For many brick and mortar retailers, showrooming was and continues to be akin to “stealing consulting services”. After all, the term describes the practice of prospective customers of researching products in brick and mortar stores and then purchasing them online.
Showrooming can rightly be referred to as a new and future-oriented retail model. The principle behind it: Customers are explicitly encouraged to examine and try out merchandise in a smaller setting. In this interview, Ayhan Yuruk, Founder and Managing Director of Showrooming GmbH, describes the great potential showrooming offers both brick and mortar businesses and online retailers.
Mr. Yuruk, are retailers still afraid of customers who visit their stores, research and test their products, but then purchase them online?
Yuruk: Showrooming is not a new phenomenon. What’s changed is the way customers do it. In the past, consumers also visited MediaMarkt, then went to Euronics or Saturn to compare prices. In the Age of the Internet, this process has become much easier. Now customers are able to compare many stores at the same time. The negative association developed because prices are not always transparent. This will soon be a thing of the past as brands and retailers monitor their prices more rigorously and do so not just in their own stores, but also online.
What’s more, showrooming is more than just price comparison shopping these days. In fact, showrooming is increasingly becoming an actual showroom. The reason behind this is that customers are frequently doing the reverse and first view products online and subsequently want to test them in-store. In this type of showroom, customers get inspired and are addressed on an emotional level. They are offered an experience. All of these factors then affect the purchasing decision, which actually more often takes place offline.
In 2017, Colliers predicted that a growing number of pure-play online retailers are opening physical stores as the rate of online sales growth looks set to slow and decline during the next few years. Is that really the main reason why more and more online retailers focus on a physical presence?
While it’s true that online sales are growing at a slower pace, online sales are nevertheless expected to account for about 15 percent of global retail sales by 2020. One reason why online retailers move into an offline setting is the cost structure in the densely populated online market. By now it has become very expensive to be the one brand that gets to the top in the search rankings. Another reason is that customers still don’t perceive online brands as real brands. Online retailers now want to make up for this by creating a personal customer touchpoint. Having said that, this is ultimately aimed at increasing online traffic. Oftentimes, a brick and mortar store is not another sales channel for online retailers but rather a marketing tool.
One of my favorite examples of this is Mr. Spex. The company has looked for partner optometrists and later even opened its own stores. Customers also get to experience the online customer journey in an offline setting. The goal is for the initial purchase to be made offline because this allows the company to reach customers who are not online. The second purchase should then be made online.
Is it retailers or brand-name retailers that actually take advantage of these types of showrooms?
We launched Showrooming to guide online retailers and help them gain a foothold in the offline market. We currently receive more and more inquiries from brick and mortar retailers who want to find out how online retailers think. Sooner or later, brick and mortar brands or retailers will have to go online, which doesn’t actually mean that everyone must operate their own online store.

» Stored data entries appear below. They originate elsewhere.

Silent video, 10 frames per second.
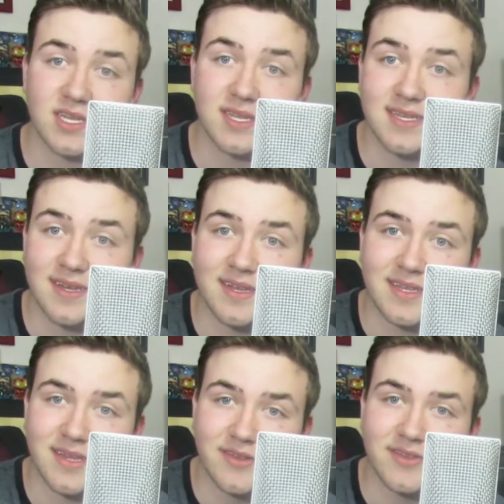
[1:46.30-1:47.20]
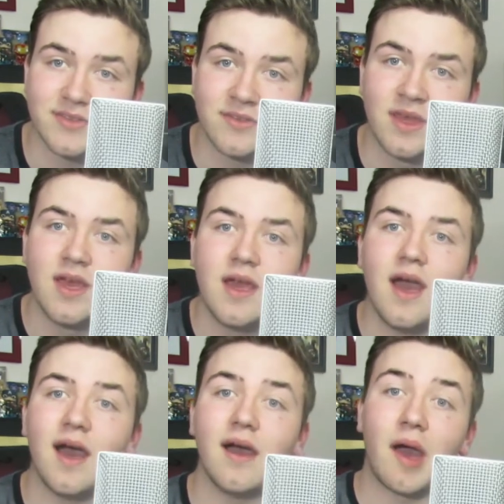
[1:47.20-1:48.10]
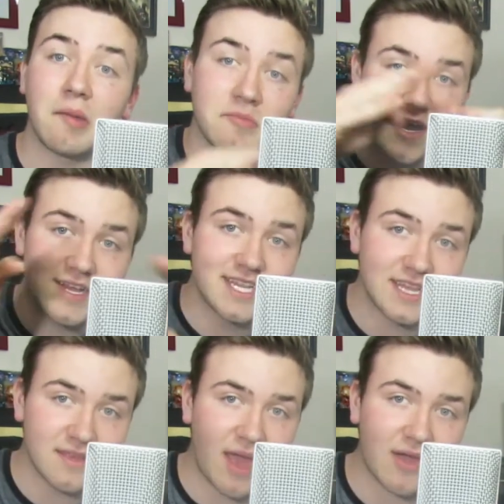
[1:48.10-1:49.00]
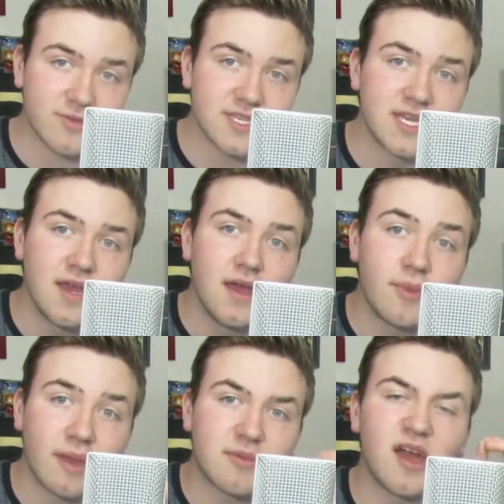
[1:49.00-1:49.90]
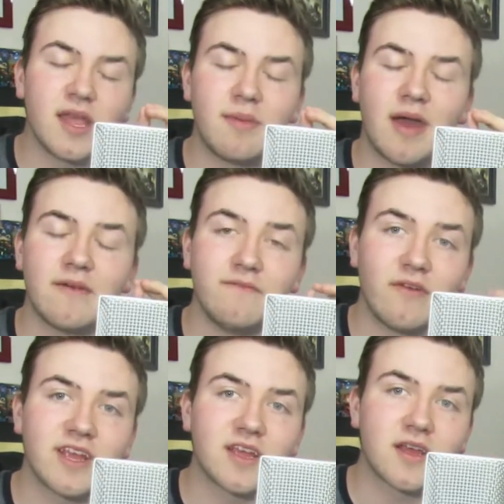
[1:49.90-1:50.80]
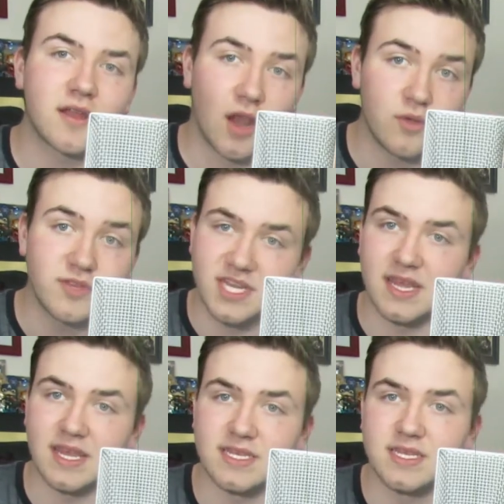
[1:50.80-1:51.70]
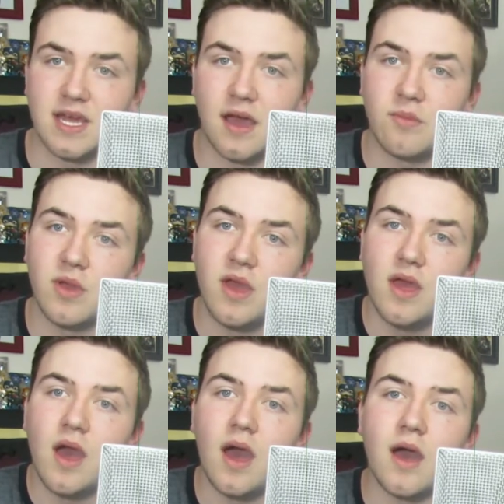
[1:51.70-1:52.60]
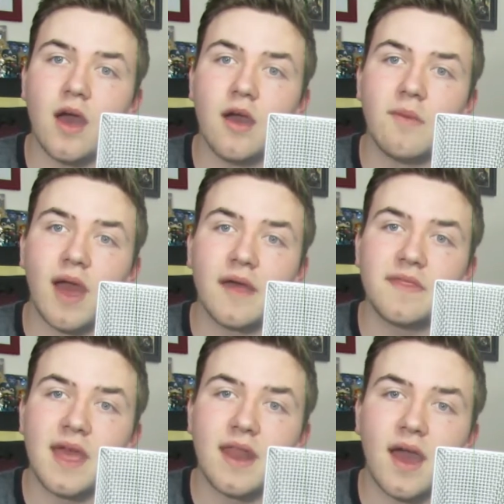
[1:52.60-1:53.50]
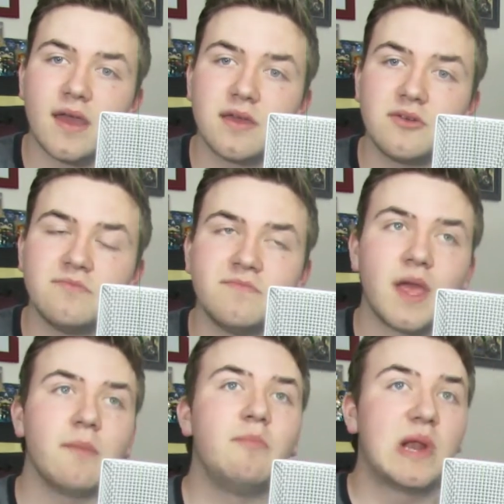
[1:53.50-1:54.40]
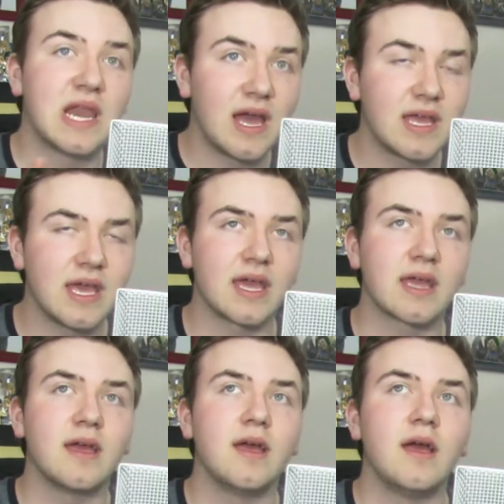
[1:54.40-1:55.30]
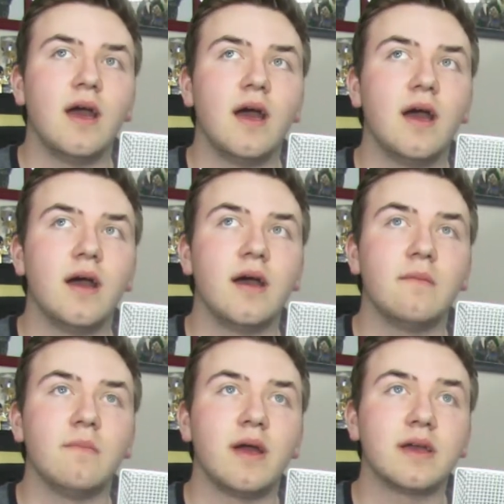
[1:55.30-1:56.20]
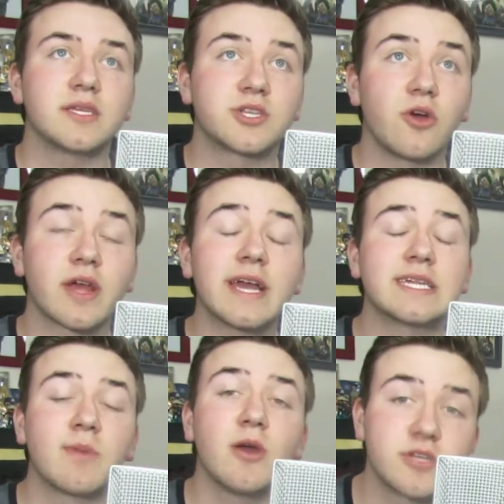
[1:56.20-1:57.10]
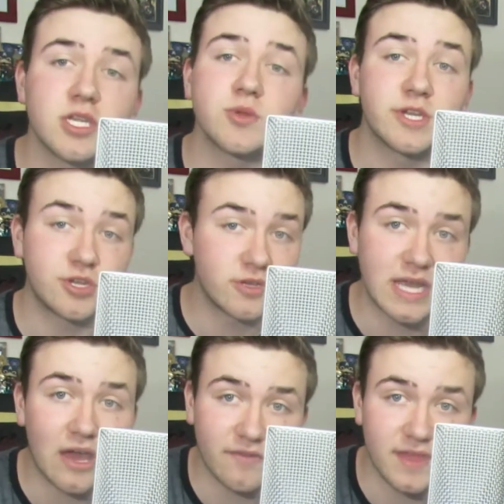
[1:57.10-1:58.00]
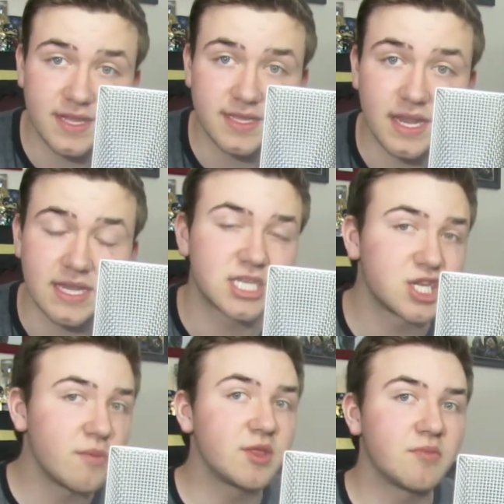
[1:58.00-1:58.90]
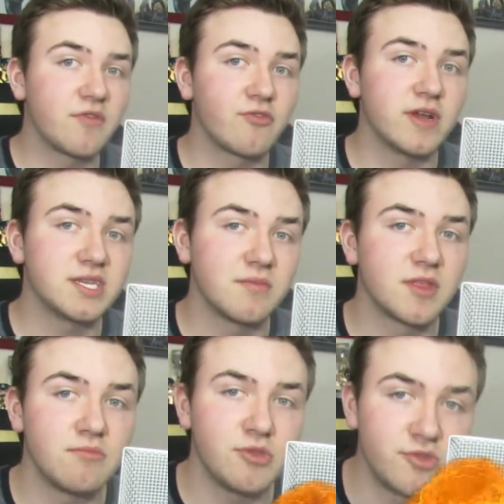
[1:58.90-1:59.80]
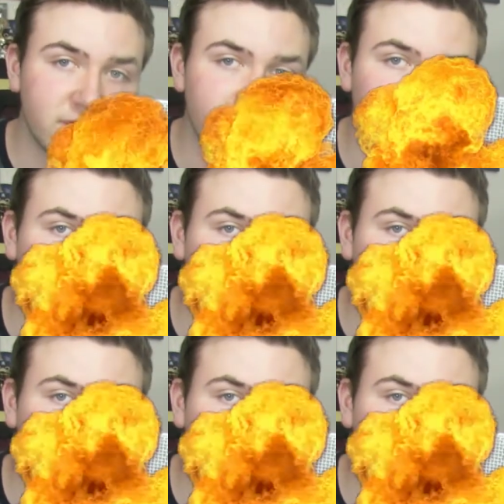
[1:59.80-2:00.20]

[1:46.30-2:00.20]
the Tardis console, I'm cutting them out, but I'm cutting them out very closely this time, and then I am applying stock explosions which you can get off the internet. Some of them are free, some of them you do have to pay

Another major trend is that department stores that used to feature eighty to ninety percent of pure sales area now focus on product display areas. What used to be window displays will soon account for half of the sales area – as product display areas. That doesn’t mean that you only set up platforms and mannequins. Things are happening in these highlighted areas because the setting and thus the customer experience keeps changing.
To create an effective showroom, does the strategy need to be “constantly changing and be interactive, exciting and emotional“?
Absolutely! There is no way around it. This change is all about experience and entertainment. The long-term focus must be switched towards this aspect. We always like to point out that stores, malls or shopping streets are in direct competition with Netflix and similar competitors because this is ultimately about the consumer’s time. He or she decides whether he spends his spare time in front of the television or whether she wants to visit an entertainment center, for example, where the actual shopping facet becomes secondary.
Showrooming no longer just means moving from online to offline settings. Online and offline channels must always be integrated and connected.
That’s right because these channels must not be separated. This would be the wrong thing to do because it is something the customer wants. In fact, the retail sector needs innovative technologies to create new ways to get to know customers better, to identify and meet their needs and simplify internal processes.
Triggers used in showrooms are points where customers have to register in some form or another for example. There won’t be many showrooms where customers leave without providing data. This enables retailers or brand-name retailers to follow up with customers later on and ensure that they purchase the products from their store when they search for these items online. Loyalty programs and services are becoming increasingly important to build customer loyalty and commitment to a brand or product.
That being said, technologies must not just be tailored to meet the respective industry needs, but they must also be close to and focus on the customer. Technologies have to run in the background as discreetly and undetected as possible because emotion and inspiration take center stage. Future retail success depends on it.